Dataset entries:
○ ○ ○ ○ ○

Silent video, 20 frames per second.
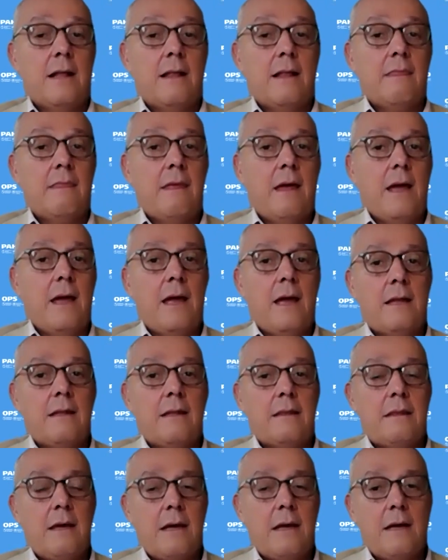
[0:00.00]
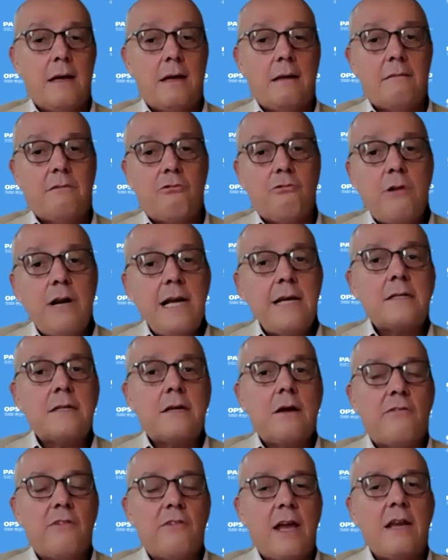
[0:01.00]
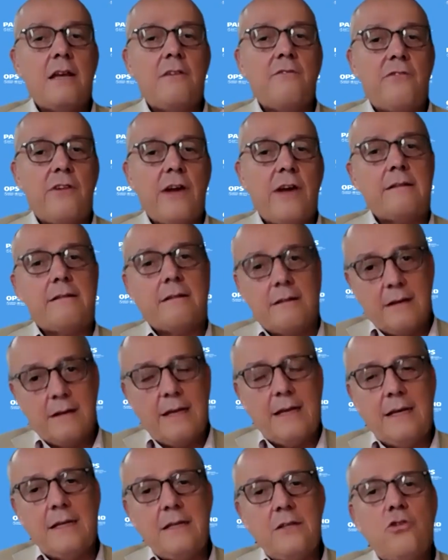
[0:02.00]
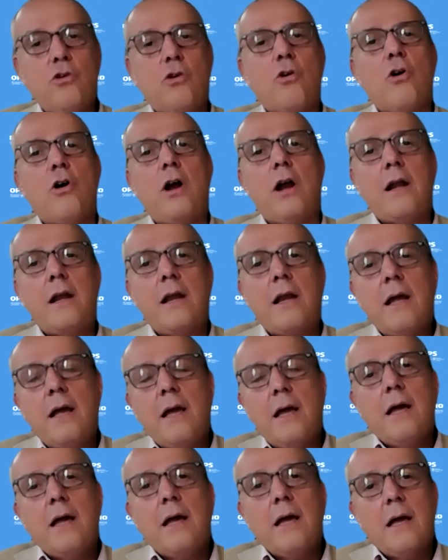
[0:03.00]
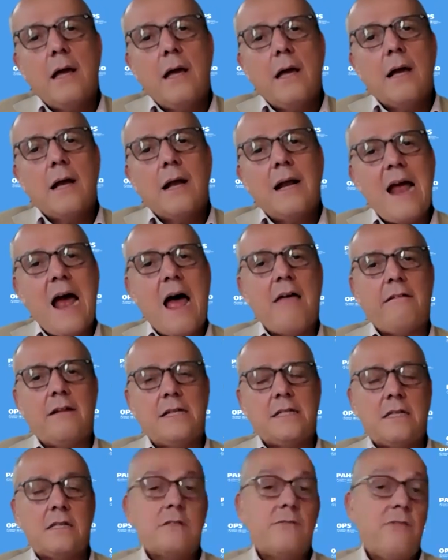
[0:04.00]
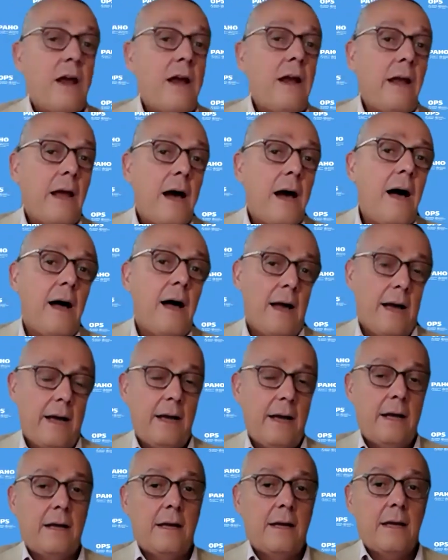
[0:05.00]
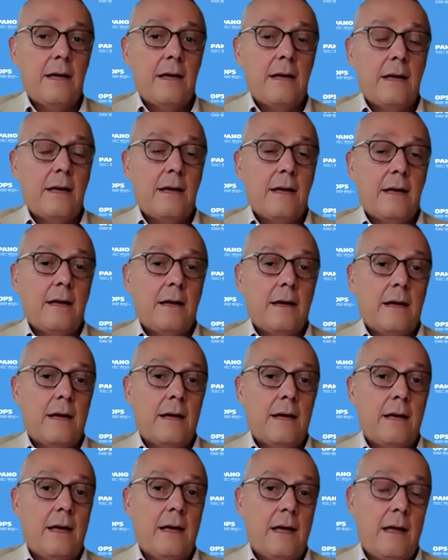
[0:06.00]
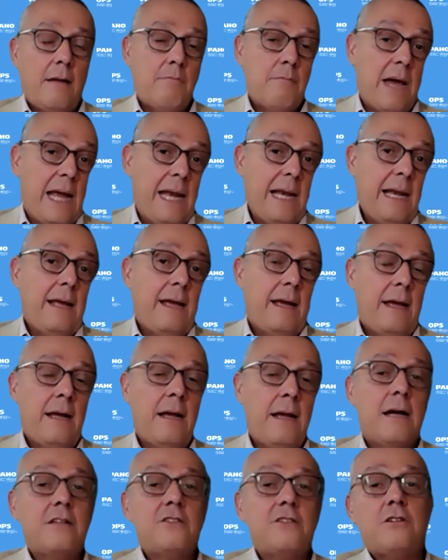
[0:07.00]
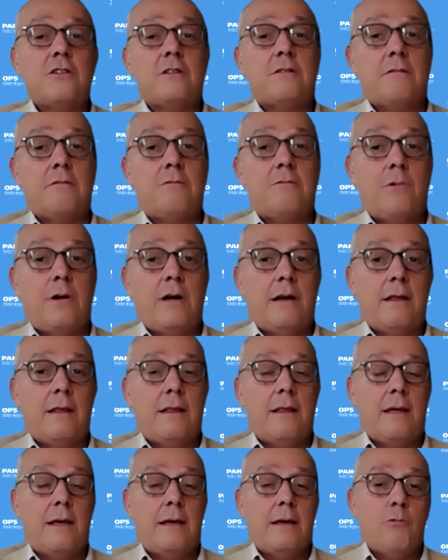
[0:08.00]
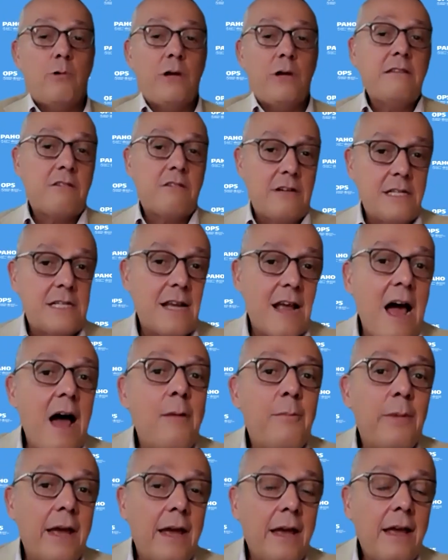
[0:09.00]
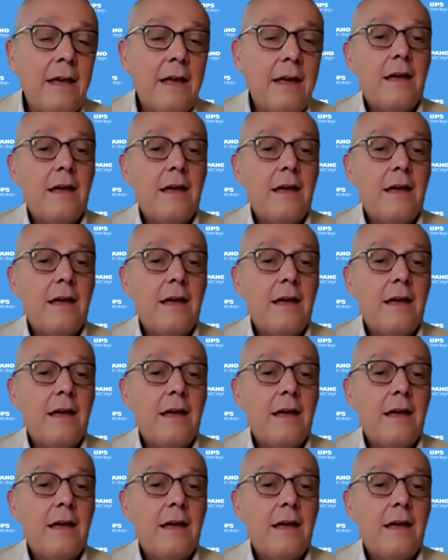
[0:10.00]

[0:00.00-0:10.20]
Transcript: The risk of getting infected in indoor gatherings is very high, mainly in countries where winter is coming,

○ ○ ○ ○ ○

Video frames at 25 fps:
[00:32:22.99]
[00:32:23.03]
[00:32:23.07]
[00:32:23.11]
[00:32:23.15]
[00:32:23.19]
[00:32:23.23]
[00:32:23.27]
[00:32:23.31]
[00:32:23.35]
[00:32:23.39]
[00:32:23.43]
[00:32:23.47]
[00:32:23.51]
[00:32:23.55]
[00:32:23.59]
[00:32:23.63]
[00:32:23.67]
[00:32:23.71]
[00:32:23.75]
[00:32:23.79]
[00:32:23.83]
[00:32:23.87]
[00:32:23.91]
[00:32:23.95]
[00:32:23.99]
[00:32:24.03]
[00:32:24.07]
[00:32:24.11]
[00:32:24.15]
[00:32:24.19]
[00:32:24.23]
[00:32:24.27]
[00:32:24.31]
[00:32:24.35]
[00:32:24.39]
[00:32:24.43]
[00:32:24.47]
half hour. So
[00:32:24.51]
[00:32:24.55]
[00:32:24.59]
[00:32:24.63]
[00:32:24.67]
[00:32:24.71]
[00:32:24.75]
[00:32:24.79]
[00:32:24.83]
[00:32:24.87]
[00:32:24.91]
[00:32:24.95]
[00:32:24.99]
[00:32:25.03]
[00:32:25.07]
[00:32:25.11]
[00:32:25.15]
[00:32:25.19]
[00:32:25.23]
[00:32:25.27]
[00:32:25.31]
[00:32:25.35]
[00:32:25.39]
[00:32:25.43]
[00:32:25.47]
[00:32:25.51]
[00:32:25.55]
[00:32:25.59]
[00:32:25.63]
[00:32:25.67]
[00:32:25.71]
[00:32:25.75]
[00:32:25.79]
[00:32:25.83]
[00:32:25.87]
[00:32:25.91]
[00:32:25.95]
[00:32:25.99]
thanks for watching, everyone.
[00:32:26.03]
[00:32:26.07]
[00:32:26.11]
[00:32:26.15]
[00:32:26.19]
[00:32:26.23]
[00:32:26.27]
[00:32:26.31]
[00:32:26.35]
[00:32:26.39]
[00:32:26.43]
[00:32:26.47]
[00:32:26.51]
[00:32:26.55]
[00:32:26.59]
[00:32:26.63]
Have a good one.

○ ○ ○ ○ ○

Directions: What are the lines, exactly as written above, from the line with "[00:32:24.35]" to the line with "[00:32:25.95]", both included? Output only those.

Solution for this exercise:
[00:32:24.35]
[00:32:24.39]
[00:32:24.43]
[00:32:24.47]
half hour. So
[00:32:24.51]
[00:32:24.55]
[00:32:24.59]
[00:32:24.63]
[00:32:24.67]
[00:32:24.71]
[00:32:24.75]
[00:32:24.79]
[00:32:24.83]
[00:32:24.87]
[00:32:24.91]
[00:32:24.95]
[00:32:24.99]
[00:32:25.03]
[00:32:25.07]
[00:32:25.11]
[00:32:25.15]
[00:32:25.19]
[00:32:25.23]
[00:32:25.27]
[00:32:25.31]
[00:32:25.35]
[00:32:25.39]
[00:32:25.43]
[00:32:25.47]
[00:32:25.51]
[00:32:25.55]
[00:32:25.59]
[00:32:25.63]
[00:32:25.67]
[00:32:25.71]
[00:32:25.75]
[00:32:25.79]
[00:32:25.83]
[00:32:25.87]
[00:32:25.91]
[00:32:25.95]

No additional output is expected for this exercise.